Was it as cold as the day of the seminar?

















Sent from my SM-G935V using Tapatalk


----------



## Swampus (Sep 1, 2005)

Hard Core Shark and Ms. Shark!


----------



## sharkchum (Feb 10, 2012)

gigem87 said:


> Was it as cold as the day of the seminar?
> 
> 
> 
> ...


 No, it was only around 30, but seeing the snow and ice all over everything made it feel colder.


----------



## deckid (Jul 25, 2011)

I tell you what J.R., you and the misses are hardcore to the bone. That was a great catch in snow and you should be proud. Thanks for sharing.


----------



## fish4food (Feb 11, 2011)

Wow! Your skills never cease to amaze me. 
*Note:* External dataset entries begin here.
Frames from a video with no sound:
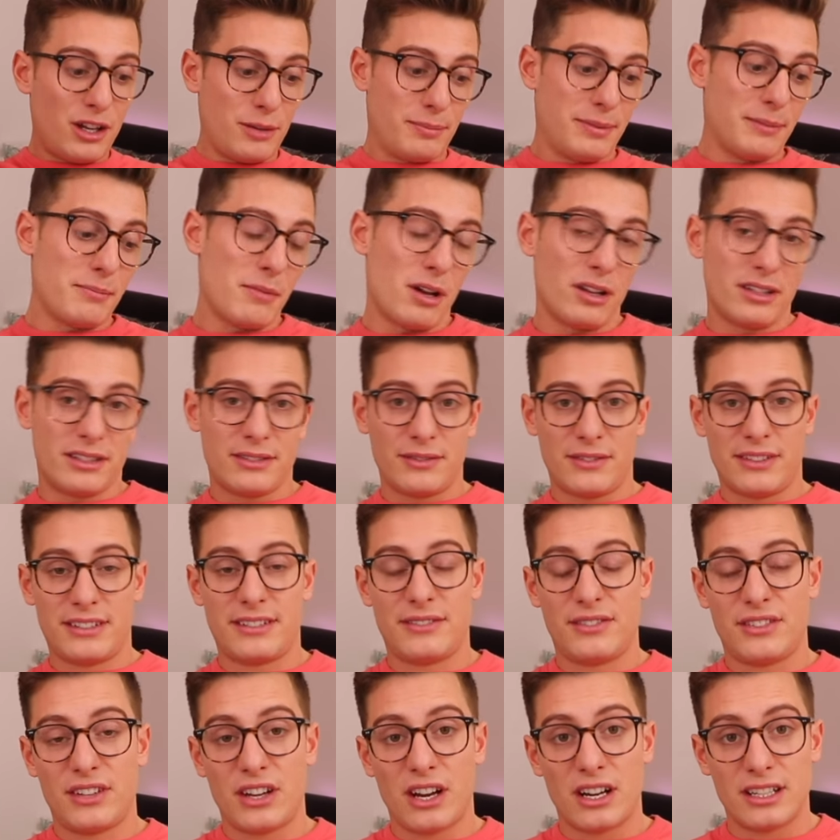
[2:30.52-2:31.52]
you, but most of us
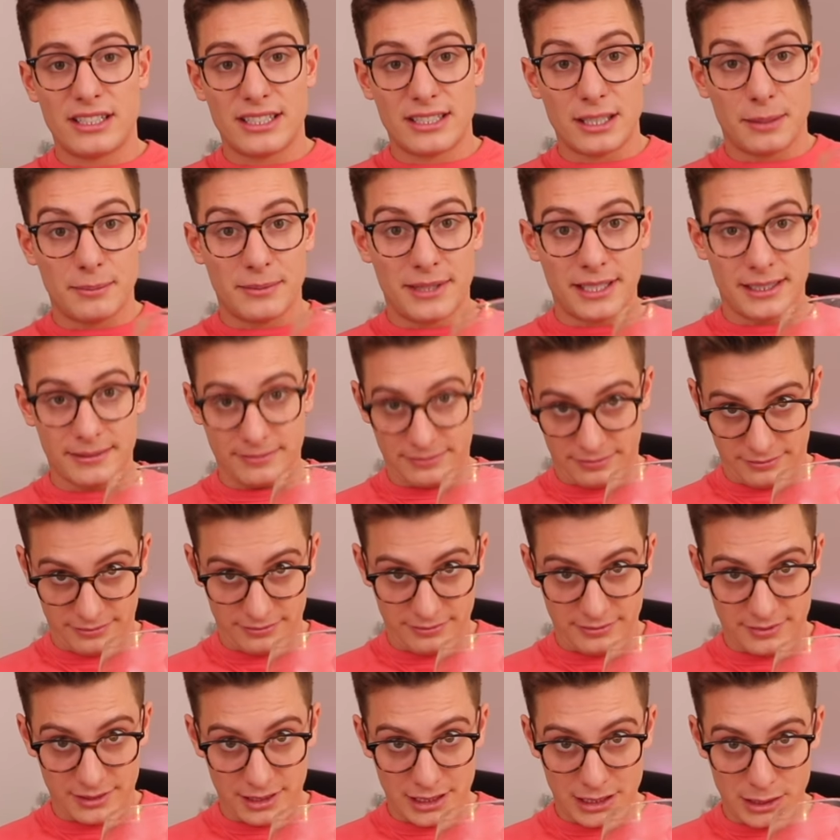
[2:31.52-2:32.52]
have shared something
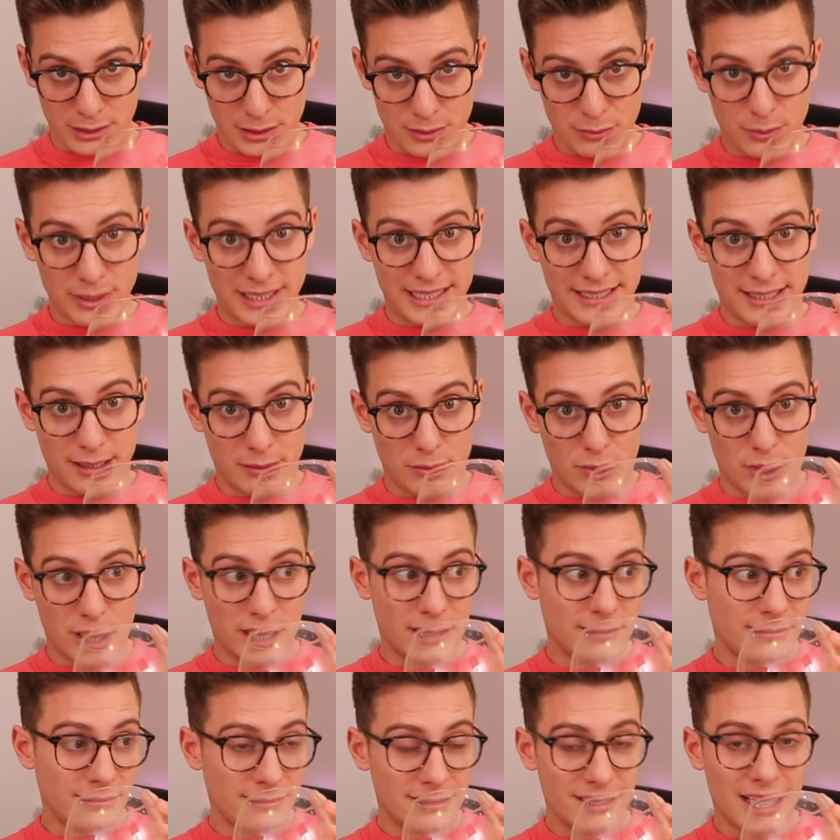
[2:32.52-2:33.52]
with
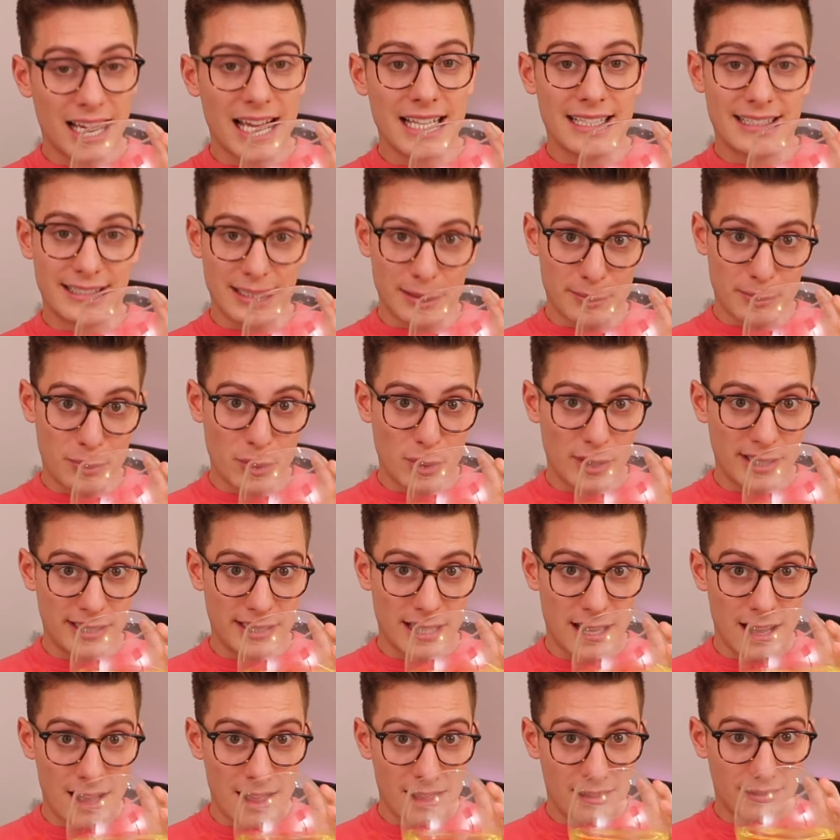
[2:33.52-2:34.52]
someone at some point,
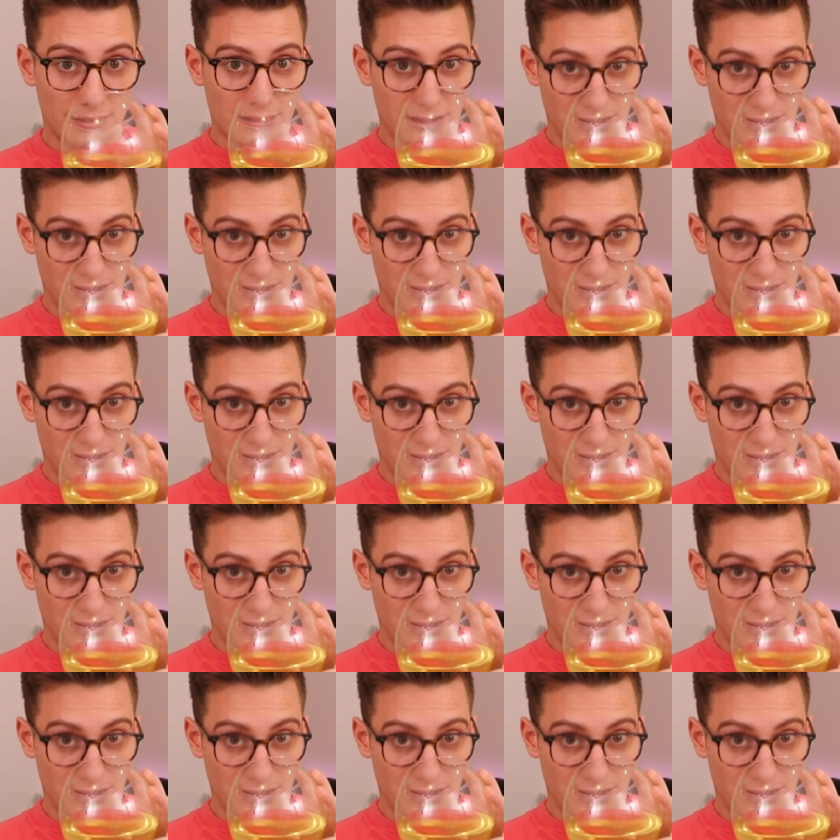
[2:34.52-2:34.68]
huh?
Would like to one day wet a line with you and soak in as much as you'd be willing to share. I bet that was amazing, fishing in the snow.


----------



## saltwaterjunky (Aug 17, 2012)

*area*

Shark chum if u don`t mind me asking what part of the beach area u fishing don`t think I`ve seen area like that with rocks then beach ....thx..Bill


----------



## Reel Time (Oct 6, 2009)

Nice job John!
You have pictures to prove it snowed at the beach.


----------



## Whitebassfisher (May 4, 2007)

Yes, sharkchum is the real deal, no doubt about it.


----------



## WillieT (Aug 25, 2010)

That is way cool!


----------



## sharkchum (Feb 10, 2012)

saltwaterjunky said:


> Shark chum if u don`t mind me asking what part of the beach area u fishing don`t think I`ve seen area like that with rocks then beach ....thx..Bill


On the east end of Sargent Island where Canal drive ends. Harvey uncovered some of the revetment wall.


----------



## sharkchum (Feb 10, 2012)

We tried yesterday, but I only had a couple crabs. Went to Mitchells cut and fished with shrimp to try to catch something to use for bait, but all we caught were keeper drum. Left the cut to try the surf and caught a couple big drum, but ran out of bait. It was a beautiful day with clear blue skys, but it's hard to catch fish without bait. All my crab died from the cold.


----------



## Hayniedude24 (Jun 15, 2016)

sharkchum said:


> This was probably the coolest thing I've ever got to do. I've fished in some insane weather before, but this takes the cake. My rods and reels were frozen to my truck and I had to chip them out. Then I had to soak them in saltwater just to be able to cast. I got 2 rods set out with crab and caught a nice black drum, then we left. I'm sure we could have caught more fish if we would have stayed, but all we wanted to do is catch a fish with snow on the beach and we did. I'm as proud of that drum as any fish I've ever caught.


Dedication! Good stuff bud.


----------



## [email protected] (Jan 14, 2005)

Snow fishing! That is something else! WTG!


----------